Mein erstes Beispiel ist der Roman Effi Briest von Theodor Fontane5 aus dem Jahr 1895. Die Titelfigur heiratet zu Beginn einen Mann namens Innstetten, der erheblich älter ist als sie, und verbringt mit ihm die erste Phase ihrer Ehe in einem entlegenen Kaff irgendwo in der Provinz. Dort ist es furchtbar langweilig, die Eheleute haben auch nicht den besten Draht zueinander, und so lässt sich Effi auf eine heimliche Affäre mit einem anderen Mann ein, der solche Beziehungen offenbar routinemäßig anknüpft.
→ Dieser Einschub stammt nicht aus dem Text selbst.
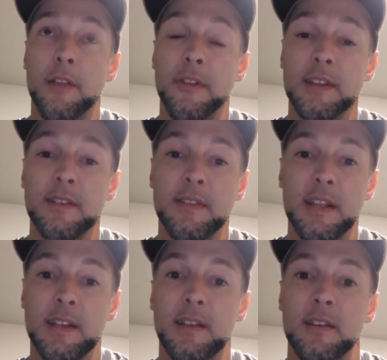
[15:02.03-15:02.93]
think the
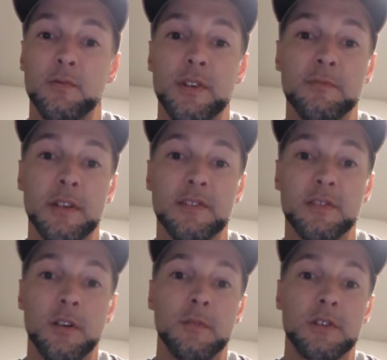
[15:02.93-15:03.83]
thing is we spent
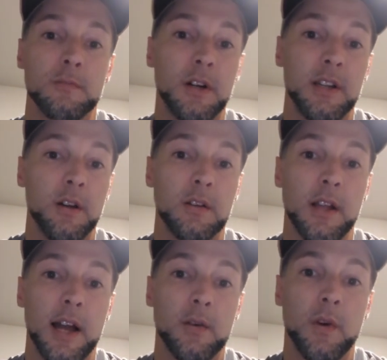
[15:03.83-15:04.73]
so much money on
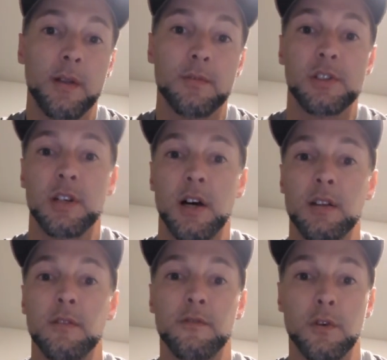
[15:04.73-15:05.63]
Lagway and
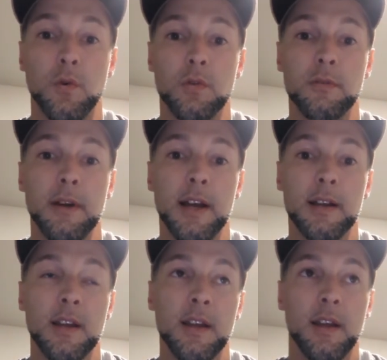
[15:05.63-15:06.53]
Rashada for
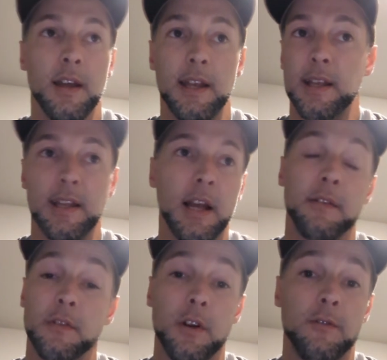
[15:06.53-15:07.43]
quarterback. And again, I
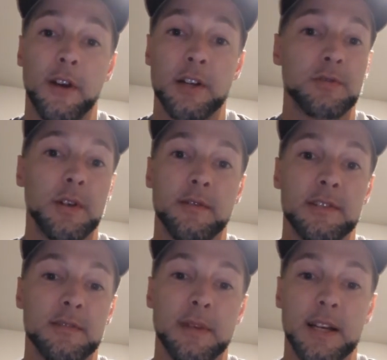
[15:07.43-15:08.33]
have no factual
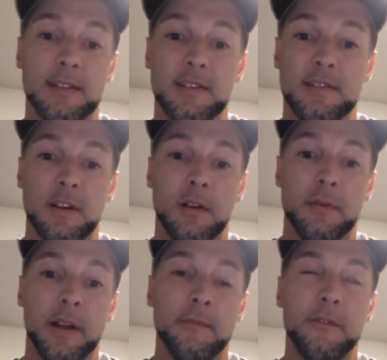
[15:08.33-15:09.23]
evidence to back this up,
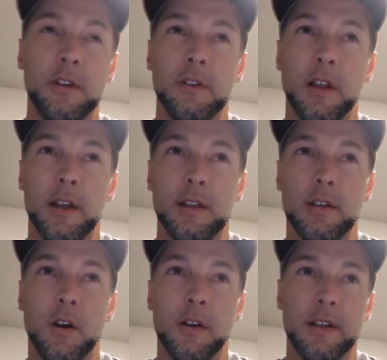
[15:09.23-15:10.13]
but I'm feeling like
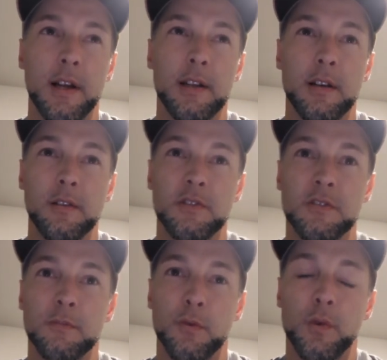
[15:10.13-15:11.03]
our NIL is
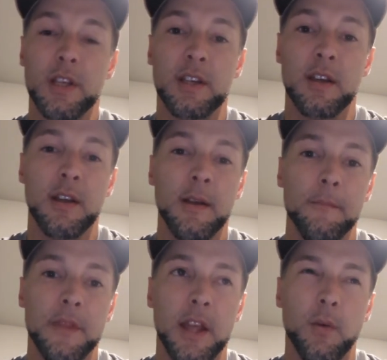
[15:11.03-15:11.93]
super weak.
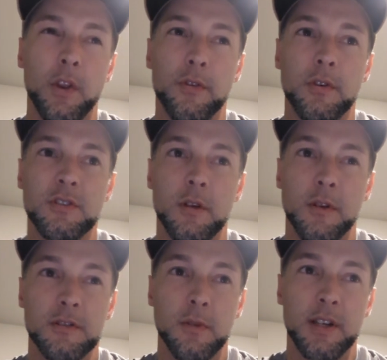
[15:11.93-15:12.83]
And we threw so
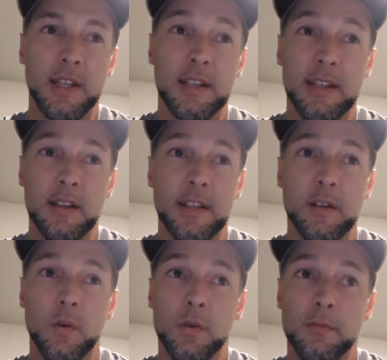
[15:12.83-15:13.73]
much money to get the elite
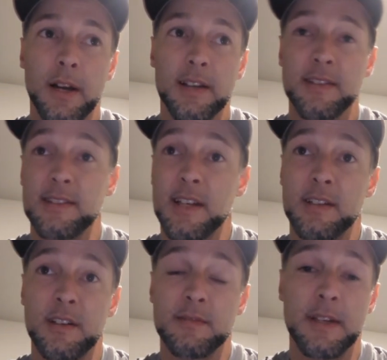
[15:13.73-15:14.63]
quarterbacks because that
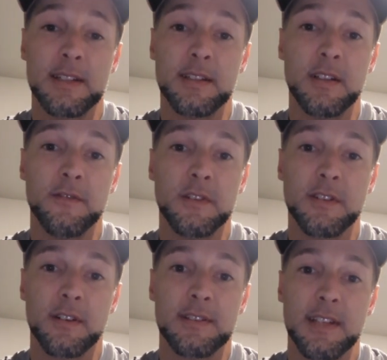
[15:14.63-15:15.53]
does make the difference
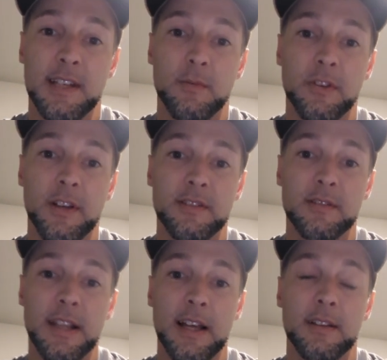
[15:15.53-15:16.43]
on a team with lesser
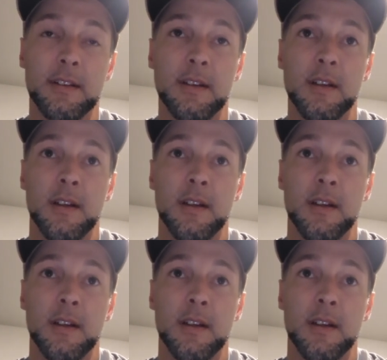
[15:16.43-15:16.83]
talent.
Ein großer beruflicher Karriereschritt Innstettens führt ihn und Effi dann nach Berlin, und mit dem Ehebruch ist es sofort vorbei. In der großen Stadt scheint die Ehe zufriedenstellend bis gut zu verlaufen, jedenfalls ohne Beeinträchtigungen durch einen Dritten; der Erzähler sagt darüber nicht viel, ganz entsprechend der eben getroffenen Feststellung, dass reibungslos verlaufende Angelegenheiten literarisch uninteressant sind.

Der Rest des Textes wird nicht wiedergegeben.